Failing to deliver the solution before the deadline will result in multiplying the score (between 0 and 1) by a factor (1 - 0.1 * delay in weeks).
You are supposed both to discuss your solution with the instructor and to send your code e.g. by email. Only the one that you do first is taken into account when considering delay.
You need to come to the labs to discuss your solution, apart from that your attendance is voluntary. You are always welcome to come, ask questions, etc. However, if you do not intend to ask questions or discuss your solutions it might be better (for you) if you do not come. It is also allowed to leave the labs at any time you wish, you do not have to ask for a permission - in fact it is better if you leave as quietly as possible. - At the end there will be a sort of an oral exam. Before that a list of methods (from the lecture), which you should know for the exam, will be given. During the exam a student marks the methods they know and will be asked questions only about those. For the answers a score p between 0 and 1 will be given. The final exam score will be calculated as p*(0.2 + (number of methods marked) / (number of all methods)). Cheating will result in 0 points and 2.0 as a final mark.

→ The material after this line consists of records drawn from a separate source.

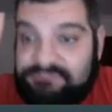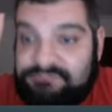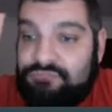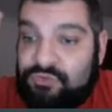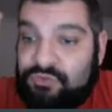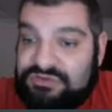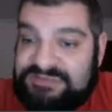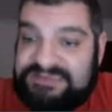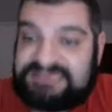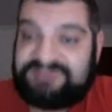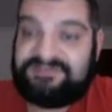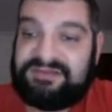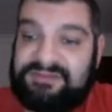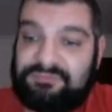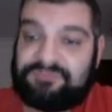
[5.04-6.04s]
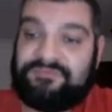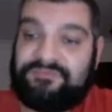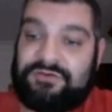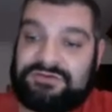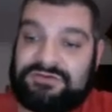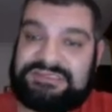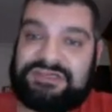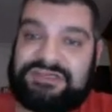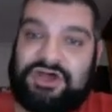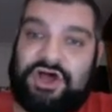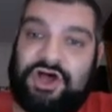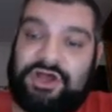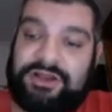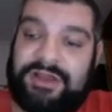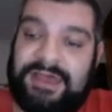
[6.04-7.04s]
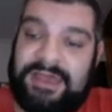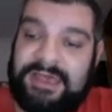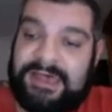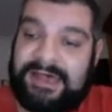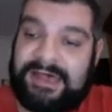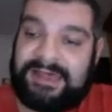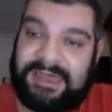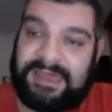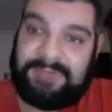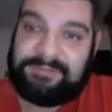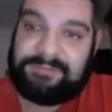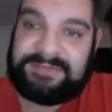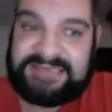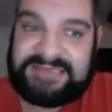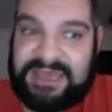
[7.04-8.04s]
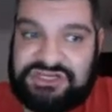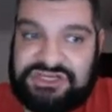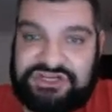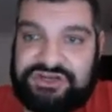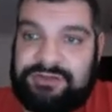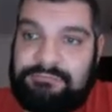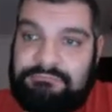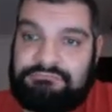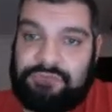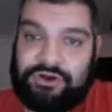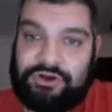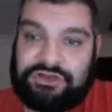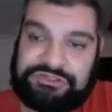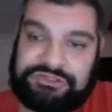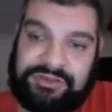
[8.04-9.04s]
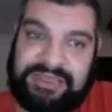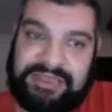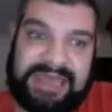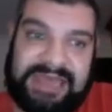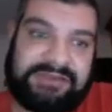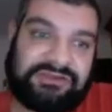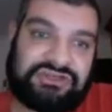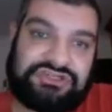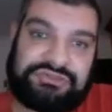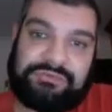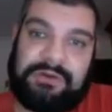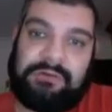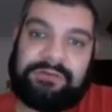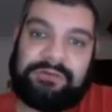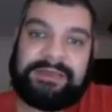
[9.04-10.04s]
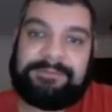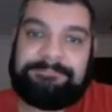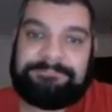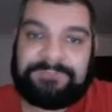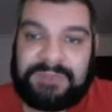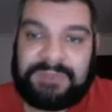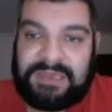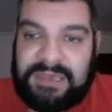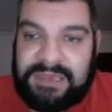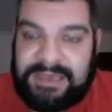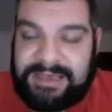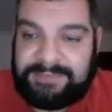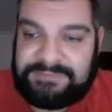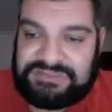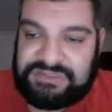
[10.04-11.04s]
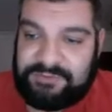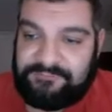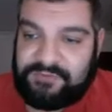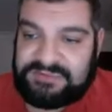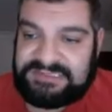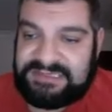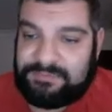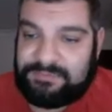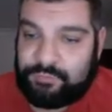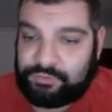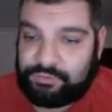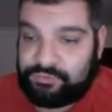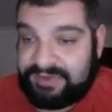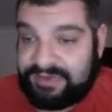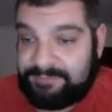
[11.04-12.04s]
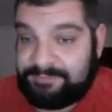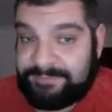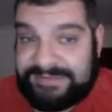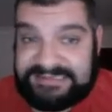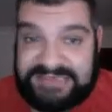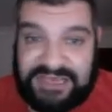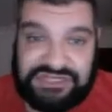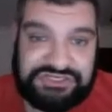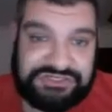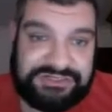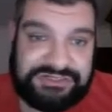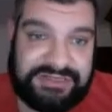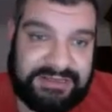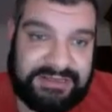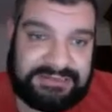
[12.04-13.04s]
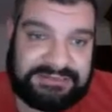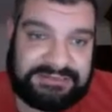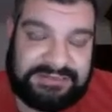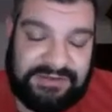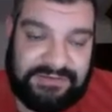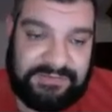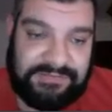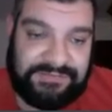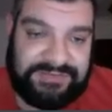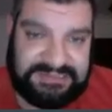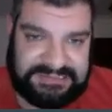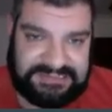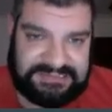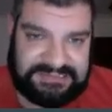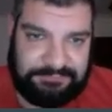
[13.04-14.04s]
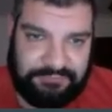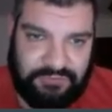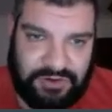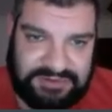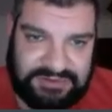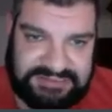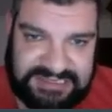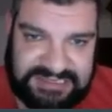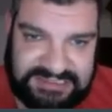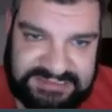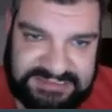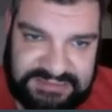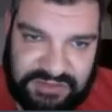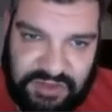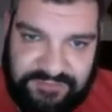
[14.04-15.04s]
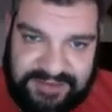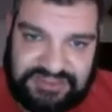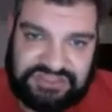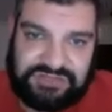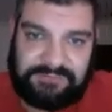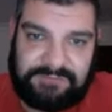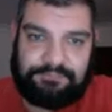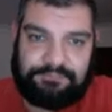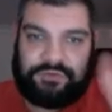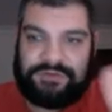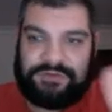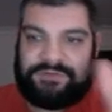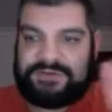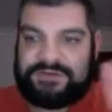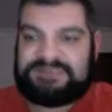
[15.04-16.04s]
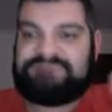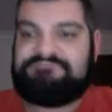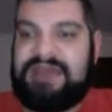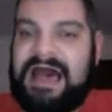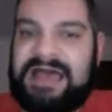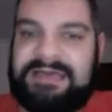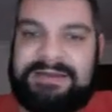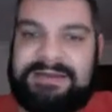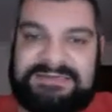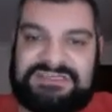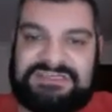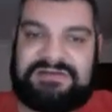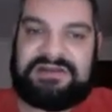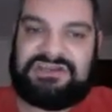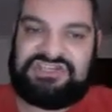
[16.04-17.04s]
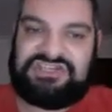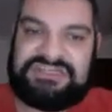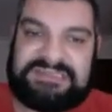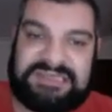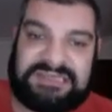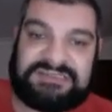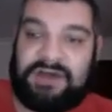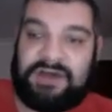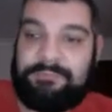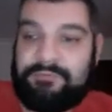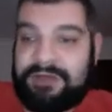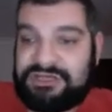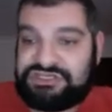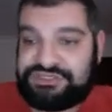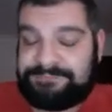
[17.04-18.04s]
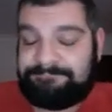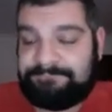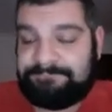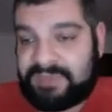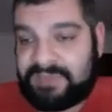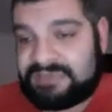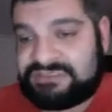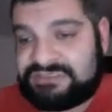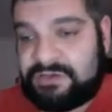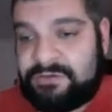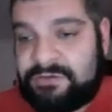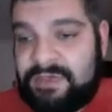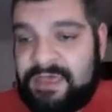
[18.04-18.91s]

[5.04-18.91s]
more specifically will focus on implementation, monitoring and controlling. So firstly, we'll look at implementation. So this is the process of actually putting those marketing strategies into operation. Okay, so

- To obtain a positive mark it is sufficient and necessary to obtain at least 2.5 points total, including at least 0.5 from the 'exam'. For the marks 3.0, 3.5, ..., 5.0 one needs to obtain at least: 0.5; 0.575; 0.65; 0.725; 0.8 points from the exam AND at least: 2.5; 3.25; 3.75; 4.25; 4.75 points total, respectively. For example for 4.5 (aka 4+), it suffices to obtain 4.25 points total, including at least 0.725 from the 'exam'.